What is expected
Select and copy out every line in the records containing "they".

Data provided section start

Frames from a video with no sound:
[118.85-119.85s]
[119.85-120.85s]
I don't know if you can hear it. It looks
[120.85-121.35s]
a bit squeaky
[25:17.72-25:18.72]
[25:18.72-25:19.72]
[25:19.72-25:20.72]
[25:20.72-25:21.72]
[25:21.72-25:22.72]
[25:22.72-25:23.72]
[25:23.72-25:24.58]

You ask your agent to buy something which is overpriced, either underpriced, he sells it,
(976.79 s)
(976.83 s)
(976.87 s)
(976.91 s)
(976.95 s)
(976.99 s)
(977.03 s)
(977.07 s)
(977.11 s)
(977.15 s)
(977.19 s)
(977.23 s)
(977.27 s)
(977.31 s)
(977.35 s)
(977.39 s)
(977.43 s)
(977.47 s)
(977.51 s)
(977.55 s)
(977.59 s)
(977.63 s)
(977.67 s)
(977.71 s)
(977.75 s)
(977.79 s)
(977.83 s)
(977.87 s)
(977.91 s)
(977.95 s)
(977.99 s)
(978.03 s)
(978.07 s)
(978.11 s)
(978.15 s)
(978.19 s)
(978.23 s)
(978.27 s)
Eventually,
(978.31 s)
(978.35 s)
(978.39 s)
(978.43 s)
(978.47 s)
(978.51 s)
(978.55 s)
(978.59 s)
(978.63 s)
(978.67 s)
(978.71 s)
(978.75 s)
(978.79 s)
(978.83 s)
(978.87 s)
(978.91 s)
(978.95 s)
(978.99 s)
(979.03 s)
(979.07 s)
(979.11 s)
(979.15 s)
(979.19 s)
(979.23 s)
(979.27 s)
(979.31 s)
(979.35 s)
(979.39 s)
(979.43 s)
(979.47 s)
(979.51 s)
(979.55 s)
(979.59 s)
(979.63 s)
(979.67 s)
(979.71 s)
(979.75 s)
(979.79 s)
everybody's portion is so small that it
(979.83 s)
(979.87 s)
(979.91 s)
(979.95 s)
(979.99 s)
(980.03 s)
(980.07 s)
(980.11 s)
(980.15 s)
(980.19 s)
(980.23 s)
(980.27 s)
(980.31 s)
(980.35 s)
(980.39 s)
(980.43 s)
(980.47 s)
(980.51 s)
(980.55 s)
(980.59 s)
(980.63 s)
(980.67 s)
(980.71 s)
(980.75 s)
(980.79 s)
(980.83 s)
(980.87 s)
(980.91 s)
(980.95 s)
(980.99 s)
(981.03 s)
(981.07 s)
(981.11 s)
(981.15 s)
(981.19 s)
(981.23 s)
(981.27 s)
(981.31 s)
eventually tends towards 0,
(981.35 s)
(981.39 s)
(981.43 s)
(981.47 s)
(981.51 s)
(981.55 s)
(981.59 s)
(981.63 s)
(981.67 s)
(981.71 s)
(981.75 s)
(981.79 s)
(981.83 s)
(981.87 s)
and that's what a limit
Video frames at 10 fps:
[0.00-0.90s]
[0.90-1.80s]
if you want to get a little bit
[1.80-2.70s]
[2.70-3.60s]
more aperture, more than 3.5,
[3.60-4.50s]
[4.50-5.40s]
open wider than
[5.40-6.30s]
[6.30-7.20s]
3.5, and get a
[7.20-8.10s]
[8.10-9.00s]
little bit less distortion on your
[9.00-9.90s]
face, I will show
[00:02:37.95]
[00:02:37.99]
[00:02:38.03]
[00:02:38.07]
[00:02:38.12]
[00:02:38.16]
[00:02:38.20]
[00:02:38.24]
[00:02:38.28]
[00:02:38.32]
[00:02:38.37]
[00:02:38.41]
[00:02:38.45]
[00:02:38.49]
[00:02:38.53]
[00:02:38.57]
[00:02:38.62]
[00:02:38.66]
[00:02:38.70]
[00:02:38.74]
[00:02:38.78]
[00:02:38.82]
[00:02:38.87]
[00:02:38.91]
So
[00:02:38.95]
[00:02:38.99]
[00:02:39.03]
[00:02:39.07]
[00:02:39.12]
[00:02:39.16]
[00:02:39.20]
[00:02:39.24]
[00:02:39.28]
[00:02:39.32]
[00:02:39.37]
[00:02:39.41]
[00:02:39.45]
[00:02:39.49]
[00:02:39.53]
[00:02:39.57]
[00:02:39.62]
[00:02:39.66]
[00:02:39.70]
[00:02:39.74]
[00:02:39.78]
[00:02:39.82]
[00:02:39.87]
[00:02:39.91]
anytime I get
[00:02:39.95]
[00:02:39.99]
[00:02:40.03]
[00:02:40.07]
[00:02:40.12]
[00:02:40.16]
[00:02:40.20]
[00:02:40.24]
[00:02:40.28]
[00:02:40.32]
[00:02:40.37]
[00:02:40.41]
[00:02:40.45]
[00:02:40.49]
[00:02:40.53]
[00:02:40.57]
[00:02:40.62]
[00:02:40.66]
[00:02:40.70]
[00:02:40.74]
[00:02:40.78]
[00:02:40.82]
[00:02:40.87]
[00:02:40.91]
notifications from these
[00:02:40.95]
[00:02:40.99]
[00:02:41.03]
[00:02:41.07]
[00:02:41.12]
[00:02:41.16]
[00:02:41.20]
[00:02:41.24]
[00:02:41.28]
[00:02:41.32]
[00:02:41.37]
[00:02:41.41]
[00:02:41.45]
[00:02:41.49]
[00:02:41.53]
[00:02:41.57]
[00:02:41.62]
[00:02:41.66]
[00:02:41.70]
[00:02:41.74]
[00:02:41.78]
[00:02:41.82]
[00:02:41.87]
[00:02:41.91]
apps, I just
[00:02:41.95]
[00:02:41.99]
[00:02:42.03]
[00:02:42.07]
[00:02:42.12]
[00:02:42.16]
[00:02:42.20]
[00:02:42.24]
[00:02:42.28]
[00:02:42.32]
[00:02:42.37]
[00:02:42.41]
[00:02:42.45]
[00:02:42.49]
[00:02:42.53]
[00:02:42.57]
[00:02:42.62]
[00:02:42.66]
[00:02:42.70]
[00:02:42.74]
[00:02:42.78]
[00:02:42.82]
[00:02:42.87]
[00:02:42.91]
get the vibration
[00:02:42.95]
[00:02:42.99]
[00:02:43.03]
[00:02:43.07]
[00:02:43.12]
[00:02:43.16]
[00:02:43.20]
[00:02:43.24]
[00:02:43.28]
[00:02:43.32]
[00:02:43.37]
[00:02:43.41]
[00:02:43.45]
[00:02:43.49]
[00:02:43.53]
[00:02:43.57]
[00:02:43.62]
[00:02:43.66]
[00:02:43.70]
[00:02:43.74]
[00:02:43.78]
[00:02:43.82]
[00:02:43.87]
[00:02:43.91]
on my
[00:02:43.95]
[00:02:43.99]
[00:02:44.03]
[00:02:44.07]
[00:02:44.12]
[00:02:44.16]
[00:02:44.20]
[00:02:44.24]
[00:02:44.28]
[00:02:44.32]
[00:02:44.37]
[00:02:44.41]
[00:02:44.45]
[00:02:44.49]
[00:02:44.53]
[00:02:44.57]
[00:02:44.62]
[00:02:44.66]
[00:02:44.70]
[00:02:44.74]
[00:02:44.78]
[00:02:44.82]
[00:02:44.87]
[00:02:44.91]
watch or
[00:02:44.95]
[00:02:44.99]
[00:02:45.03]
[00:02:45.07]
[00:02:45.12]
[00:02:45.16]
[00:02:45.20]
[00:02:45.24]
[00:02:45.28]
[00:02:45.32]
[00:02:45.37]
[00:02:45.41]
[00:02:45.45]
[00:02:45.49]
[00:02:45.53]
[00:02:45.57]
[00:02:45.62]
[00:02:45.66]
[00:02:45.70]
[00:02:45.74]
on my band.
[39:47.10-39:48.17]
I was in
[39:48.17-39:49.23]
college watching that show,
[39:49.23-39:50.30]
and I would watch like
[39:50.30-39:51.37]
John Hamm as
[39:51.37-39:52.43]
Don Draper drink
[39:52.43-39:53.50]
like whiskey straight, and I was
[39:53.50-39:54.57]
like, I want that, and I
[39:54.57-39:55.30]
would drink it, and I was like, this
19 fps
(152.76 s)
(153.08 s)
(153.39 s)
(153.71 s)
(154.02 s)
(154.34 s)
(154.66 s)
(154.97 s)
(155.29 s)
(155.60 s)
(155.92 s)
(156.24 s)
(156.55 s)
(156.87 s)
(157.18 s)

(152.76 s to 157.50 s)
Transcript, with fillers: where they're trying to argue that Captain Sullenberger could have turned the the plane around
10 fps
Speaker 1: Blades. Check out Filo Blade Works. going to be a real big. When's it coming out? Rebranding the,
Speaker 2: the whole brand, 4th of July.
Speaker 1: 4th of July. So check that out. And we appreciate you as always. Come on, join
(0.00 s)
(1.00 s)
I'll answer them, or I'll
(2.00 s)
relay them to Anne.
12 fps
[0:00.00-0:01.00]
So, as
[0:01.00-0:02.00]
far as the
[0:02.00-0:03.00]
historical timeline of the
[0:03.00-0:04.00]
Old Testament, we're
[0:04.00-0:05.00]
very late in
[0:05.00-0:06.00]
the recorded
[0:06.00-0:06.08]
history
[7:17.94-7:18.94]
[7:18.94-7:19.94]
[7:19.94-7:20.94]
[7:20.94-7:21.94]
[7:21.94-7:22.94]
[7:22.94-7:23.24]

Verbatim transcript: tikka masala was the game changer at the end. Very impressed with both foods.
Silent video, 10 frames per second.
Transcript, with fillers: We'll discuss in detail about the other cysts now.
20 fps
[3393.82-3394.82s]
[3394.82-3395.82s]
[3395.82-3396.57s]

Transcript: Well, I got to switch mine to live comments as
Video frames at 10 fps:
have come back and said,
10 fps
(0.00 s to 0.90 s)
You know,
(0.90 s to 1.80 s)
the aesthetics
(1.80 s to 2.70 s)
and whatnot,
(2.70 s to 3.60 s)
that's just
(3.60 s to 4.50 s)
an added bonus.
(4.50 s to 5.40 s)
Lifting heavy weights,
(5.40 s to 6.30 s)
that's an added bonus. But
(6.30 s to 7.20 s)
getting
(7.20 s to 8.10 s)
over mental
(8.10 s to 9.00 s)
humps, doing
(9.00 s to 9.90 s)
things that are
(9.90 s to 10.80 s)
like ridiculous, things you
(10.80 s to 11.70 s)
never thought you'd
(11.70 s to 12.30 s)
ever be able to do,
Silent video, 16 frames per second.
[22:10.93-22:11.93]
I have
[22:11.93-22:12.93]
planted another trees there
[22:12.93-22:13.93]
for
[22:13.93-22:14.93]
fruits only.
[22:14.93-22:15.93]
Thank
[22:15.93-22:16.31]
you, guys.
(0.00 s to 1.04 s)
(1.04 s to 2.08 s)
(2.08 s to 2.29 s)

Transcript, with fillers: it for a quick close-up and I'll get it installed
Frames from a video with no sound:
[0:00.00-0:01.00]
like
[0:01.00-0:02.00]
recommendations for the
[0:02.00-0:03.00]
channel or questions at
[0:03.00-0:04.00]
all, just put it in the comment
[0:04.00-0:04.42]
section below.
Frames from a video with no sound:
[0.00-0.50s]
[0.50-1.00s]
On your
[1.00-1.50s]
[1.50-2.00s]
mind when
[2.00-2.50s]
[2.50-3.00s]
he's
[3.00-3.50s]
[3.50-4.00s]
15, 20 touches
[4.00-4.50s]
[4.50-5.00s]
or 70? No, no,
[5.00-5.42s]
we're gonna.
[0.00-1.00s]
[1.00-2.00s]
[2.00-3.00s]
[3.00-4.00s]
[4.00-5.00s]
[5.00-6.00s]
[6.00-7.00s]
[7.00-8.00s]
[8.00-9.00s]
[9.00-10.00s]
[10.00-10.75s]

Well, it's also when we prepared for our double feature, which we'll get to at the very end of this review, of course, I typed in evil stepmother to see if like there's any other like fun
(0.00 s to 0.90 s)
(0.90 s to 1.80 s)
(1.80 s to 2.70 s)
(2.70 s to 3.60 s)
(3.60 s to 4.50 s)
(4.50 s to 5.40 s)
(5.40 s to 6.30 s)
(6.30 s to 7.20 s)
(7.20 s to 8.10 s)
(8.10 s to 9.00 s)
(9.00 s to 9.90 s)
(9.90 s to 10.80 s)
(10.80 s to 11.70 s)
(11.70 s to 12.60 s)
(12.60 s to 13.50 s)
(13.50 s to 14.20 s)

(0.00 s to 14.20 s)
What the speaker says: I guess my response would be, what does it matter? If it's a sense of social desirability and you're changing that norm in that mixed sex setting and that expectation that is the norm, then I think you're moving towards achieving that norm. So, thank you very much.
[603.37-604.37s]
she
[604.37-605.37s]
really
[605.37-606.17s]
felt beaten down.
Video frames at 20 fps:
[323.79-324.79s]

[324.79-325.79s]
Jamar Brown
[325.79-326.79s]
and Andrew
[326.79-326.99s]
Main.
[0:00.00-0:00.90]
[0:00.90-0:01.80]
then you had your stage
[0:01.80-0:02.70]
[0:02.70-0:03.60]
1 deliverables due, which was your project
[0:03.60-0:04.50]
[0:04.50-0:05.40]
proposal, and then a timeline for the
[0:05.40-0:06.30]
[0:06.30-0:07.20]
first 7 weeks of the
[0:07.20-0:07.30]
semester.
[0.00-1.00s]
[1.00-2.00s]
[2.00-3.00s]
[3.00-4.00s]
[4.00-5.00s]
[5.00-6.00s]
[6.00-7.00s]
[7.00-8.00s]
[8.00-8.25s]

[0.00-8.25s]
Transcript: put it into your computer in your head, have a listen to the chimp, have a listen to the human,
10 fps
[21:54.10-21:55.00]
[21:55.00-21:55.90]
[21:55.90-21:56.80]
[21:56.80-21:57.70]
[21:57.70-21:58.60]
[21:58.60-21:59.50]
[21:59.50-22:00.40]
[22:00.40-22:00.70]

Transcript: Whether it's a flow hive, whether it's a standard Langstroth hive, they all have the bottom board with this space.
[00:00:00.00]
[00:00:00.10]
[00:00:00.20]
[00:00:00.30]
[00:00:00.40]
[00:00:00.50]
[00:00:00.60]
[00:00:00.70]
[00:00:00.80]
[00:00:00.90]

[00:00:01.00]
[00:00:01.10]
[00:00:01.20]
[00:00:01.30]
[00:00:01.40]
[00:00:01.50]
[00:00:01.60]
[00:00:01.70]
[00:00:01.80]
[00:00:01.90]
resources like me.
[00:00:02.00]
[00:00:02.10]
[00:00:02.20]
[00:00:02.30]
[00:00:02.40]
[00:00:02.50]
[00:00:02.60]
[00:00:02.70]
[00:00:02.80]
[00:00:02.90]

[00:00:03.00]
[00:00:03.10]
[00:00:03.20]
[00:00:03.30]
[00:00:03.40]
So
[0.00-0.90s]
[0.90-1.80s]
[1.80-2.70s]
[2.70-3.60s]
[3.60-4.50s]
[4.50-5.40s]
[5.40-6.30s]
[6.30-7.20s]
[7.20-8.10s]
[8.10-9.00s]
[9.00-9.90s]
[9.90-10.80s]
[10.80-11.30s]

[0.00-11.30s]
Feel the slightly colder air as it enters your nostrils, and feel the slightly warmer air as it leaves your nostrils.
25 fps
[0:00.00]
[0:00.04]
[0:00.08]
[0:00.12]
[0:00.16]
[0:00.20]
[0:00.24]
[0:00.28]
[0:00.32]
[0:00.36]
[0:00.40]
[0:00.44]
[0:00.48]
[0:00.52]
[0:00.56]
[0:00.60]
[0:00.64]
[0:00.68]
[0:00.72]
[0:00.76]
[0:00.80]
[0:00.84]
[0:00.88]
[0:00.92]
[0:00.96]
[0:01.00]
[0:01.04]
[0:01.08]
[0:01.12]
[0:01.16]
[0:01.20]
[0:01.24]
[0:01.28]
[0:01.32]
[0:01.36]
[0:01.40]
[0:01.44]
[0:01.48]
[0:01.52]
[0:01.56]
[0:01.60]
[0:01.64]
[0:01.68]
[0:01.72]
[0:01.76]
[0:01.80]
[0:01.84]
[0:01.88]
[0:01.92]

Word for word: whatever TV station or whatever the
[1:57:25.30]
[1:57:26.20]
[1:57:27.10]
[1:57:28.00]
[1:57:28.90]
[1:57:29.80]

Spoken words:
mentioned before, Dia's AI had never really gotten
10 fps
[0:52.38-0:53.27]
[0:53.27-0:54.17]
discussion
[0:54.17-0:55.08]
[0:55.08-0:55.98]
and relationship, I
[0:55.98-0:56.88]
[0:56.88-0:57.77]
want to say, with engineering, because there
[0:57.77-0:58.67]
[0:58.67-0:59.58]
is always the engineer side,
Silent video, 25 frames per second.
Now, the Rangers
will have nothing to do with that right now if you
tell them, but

Data provided section end

Solution below
Transcript, with fillers: where they're trying to argue that Captain Sullenberger could have turned the the plane around
Transcript: Whether it's a flow hive, whether it's a standard Langstroth hive, they all have the bottom board with this space.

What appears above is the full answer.